Mohon tunggu...
Alexander Arie
Alexander Arie Mohon Tunggu... Administrasi - Lulusan Apoteker dan Ilmu Administrasi

Penulis OOM ALFA (Bukune, 2013) dan Asyik dan Pelik Jadi Katolik (Buku Mojok, 2021). Dapat dipantau di @ariesadhar dan ariesadhar.com

Selanjutnya

Tutup

Catatan

Ketika Seorang Pria Meregang Nyawa di Depan Mata Saya

22 November 2011   16:17 Diperbarui: 25 Juni 2015   23:20 642
+
Laporkan Konten
Laporkan Akun
Kompasiana adalah platform blog. Konten ini menjadi tanggung jawab bloger dan tidak mewakili pandangan redaksi Kompas.
Lihat foto
Bagikan ide kreativitasmu dalam bentuk konten di Kompasiana | Sumber gambar: Freepik

Si Lappy sudah dari pulang kantor tadi tidur tenang di dalam tas. Dalam bayangan saya, sesudah pulang saya akan tidur lelap demi menghadapi audit pasrah esok hari. Sungguh mimpi yang sungguh indah. Sayangnya mimpi indah itu memang hanya di mimpi. Pada kenyataannya, saya dihadapkan pada sebuah pelajaran hidup.

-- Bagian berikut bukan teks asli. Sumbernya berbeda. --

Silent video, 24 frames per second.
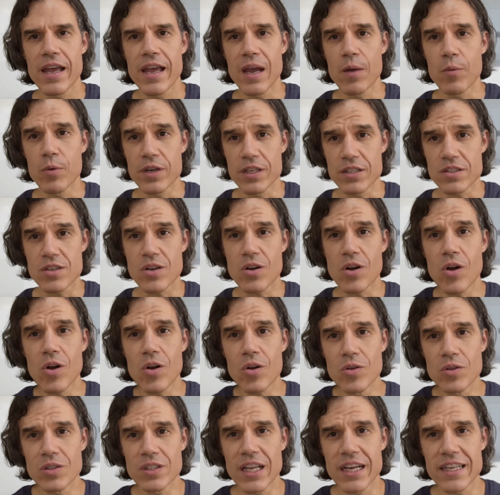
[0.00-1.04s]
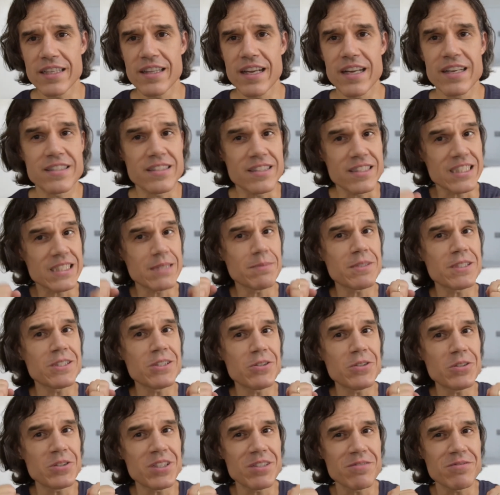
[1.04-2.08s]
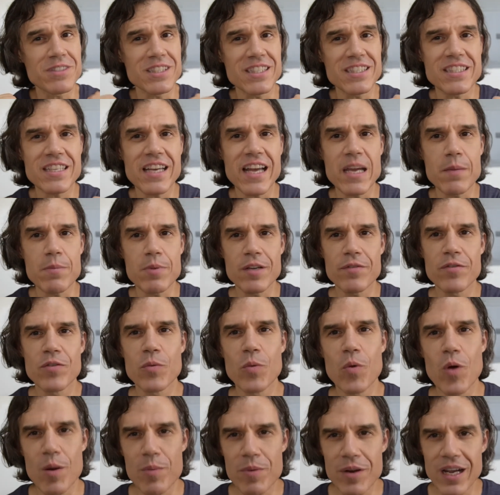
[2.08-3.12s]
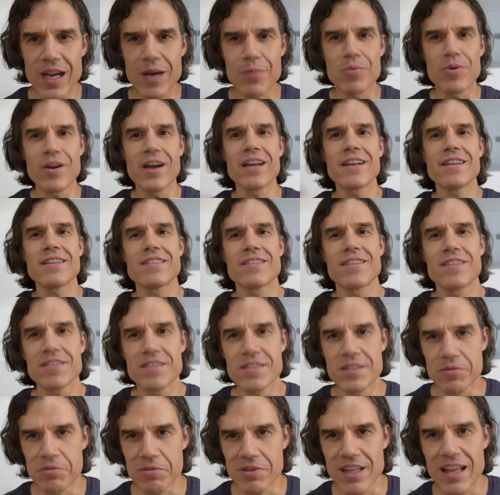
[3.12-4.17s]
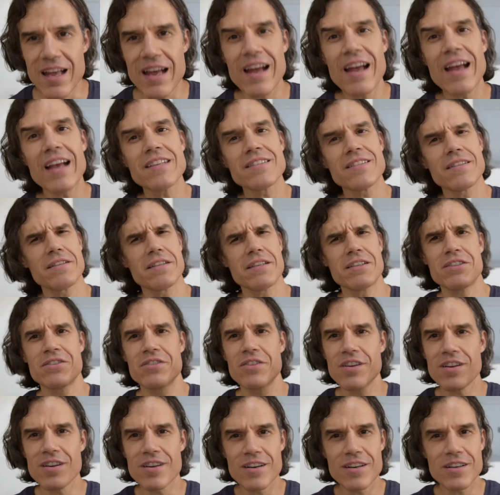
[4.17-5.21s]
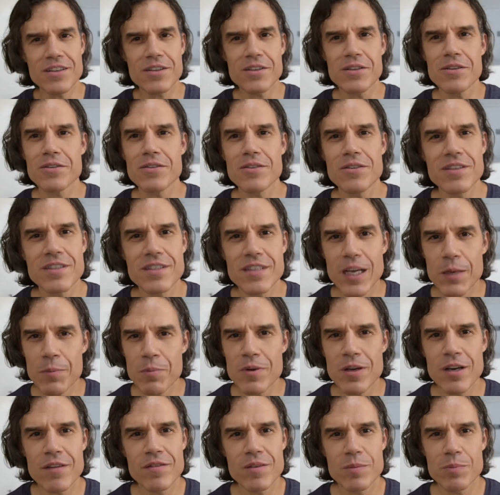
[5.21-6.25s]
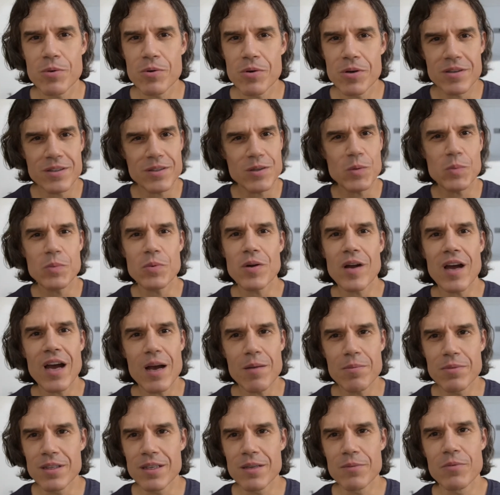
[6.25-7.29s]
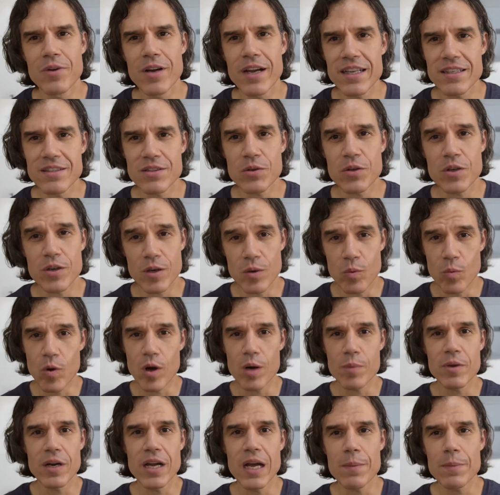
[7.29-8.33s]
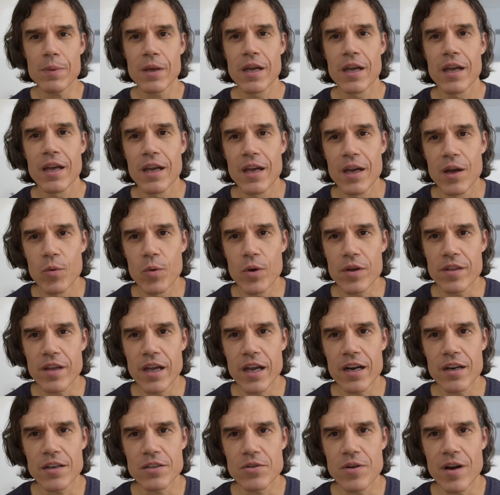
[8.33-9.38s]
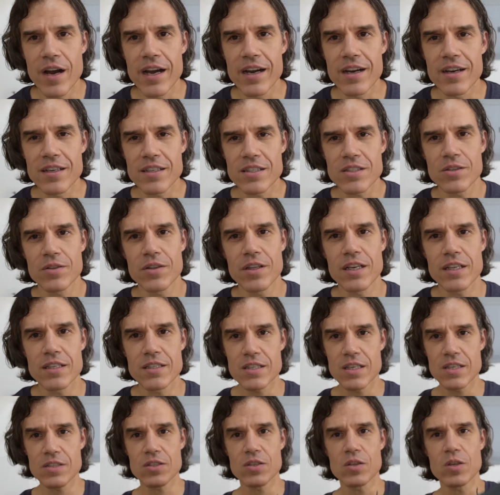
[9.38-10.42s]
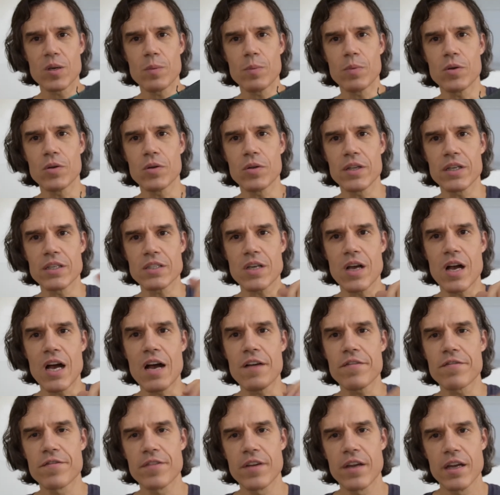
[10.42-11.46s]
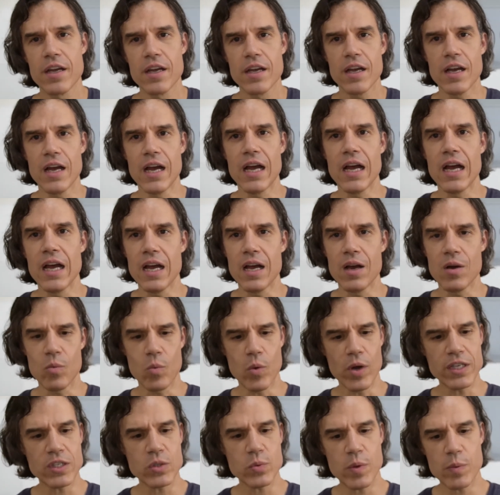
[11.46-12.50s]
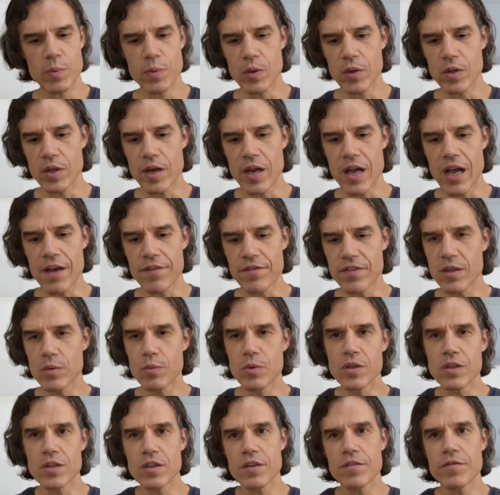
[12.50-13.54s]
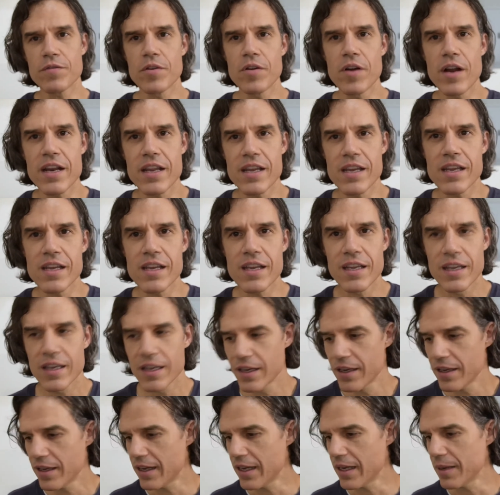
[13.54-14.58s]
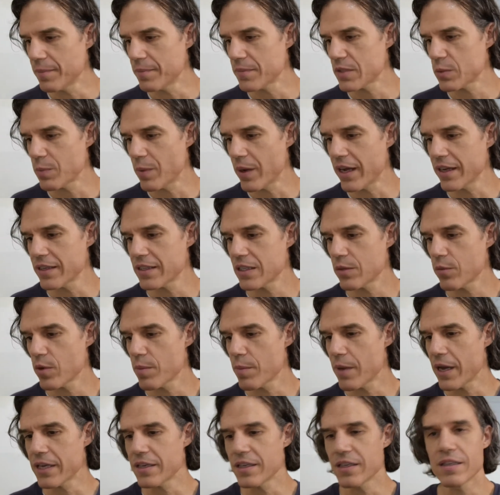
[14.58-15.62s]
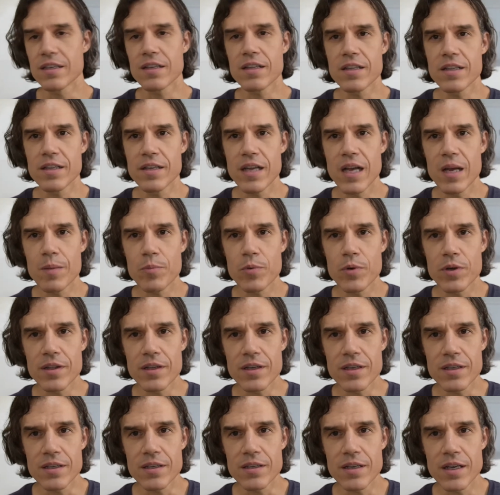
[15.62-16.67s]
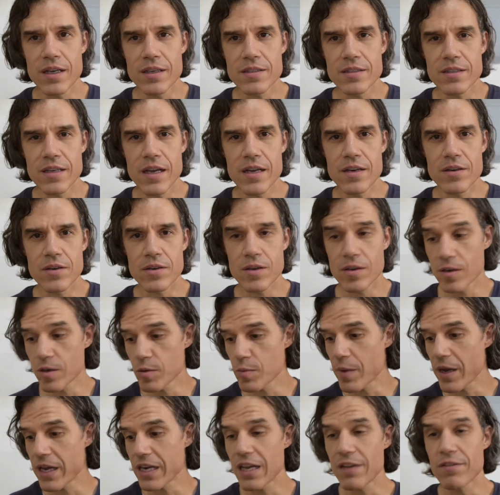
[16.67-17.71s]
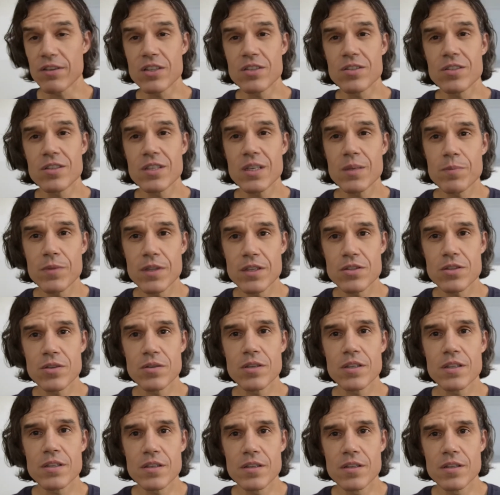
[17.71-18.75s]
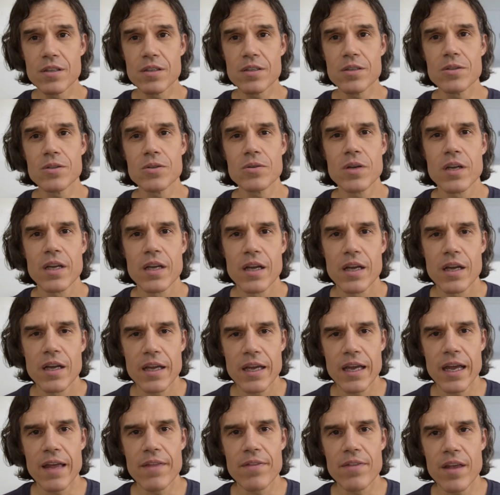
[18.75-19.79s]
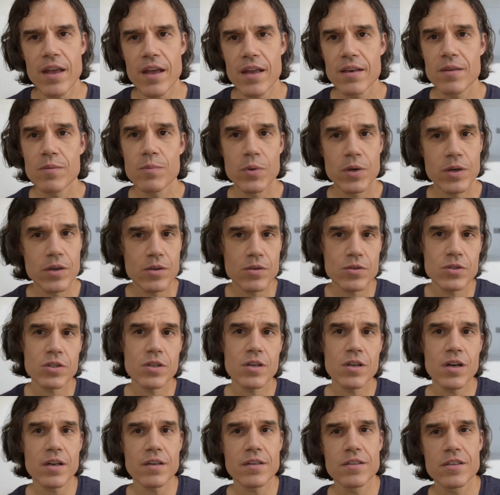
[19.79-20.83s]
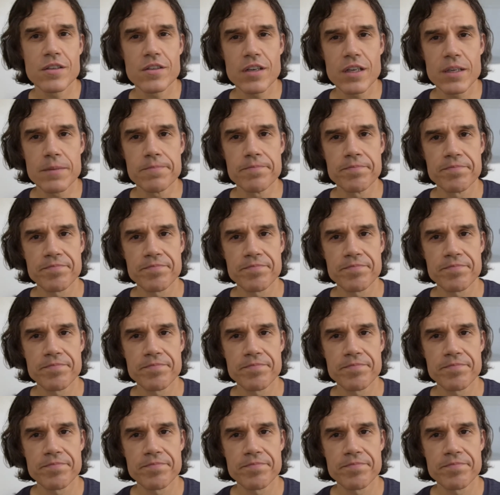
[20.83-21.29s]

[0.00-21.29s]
And when it's cold like that, it's like, I'm going to hold on really tight. But if you warm it up, right, it starts to relax. It's like, sure, dude, you can take me off the board, no problem, right? So you're going to warm it up with the hairdryer so that it's easier to pull this off. Once we pull it off, then we'll look for any spots that we might need to clean up with a sander. You might have a chip that you need to glue, and then put a new sheet on and you're done.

Kedua tangan ini masih lemas ketika menari di atas keyboard. Jantung saya masih berdebar sampai sekarang, saya baru saja selesai mandi. Cucian jaket, celana, dan sandal juga masih direndam. Saya perlu mandi dan mencuci malam-malam karena ada DARAH di sana dan itu adalah DARAH MANUSIA yang berasal dari bagian belakang KEPALA.

Astaga! Mengapa malam-malam saya harus mengalami ini?

Tadi, sekitar jam setengah 10 malam saya sedang mengendarai sepeda motor, hendak pulang ke kost. Saya bukan tukang ngebut, meski saya juga bisa memakai kecepatan. Dan malam ini saya memang tidak lagi pengen ngebut. Di depan ada sebuah perempatan, di kiri jalannya berdiri megah sebuah rumah sakit. Ini perempatan yang saya lalui setiap pulang kerja dan pulang dari mana-mana. Disini saya sudah pernah sekali melihat Honda Supra X ditabrak Mitsubishi Pajero, persis di depan mata.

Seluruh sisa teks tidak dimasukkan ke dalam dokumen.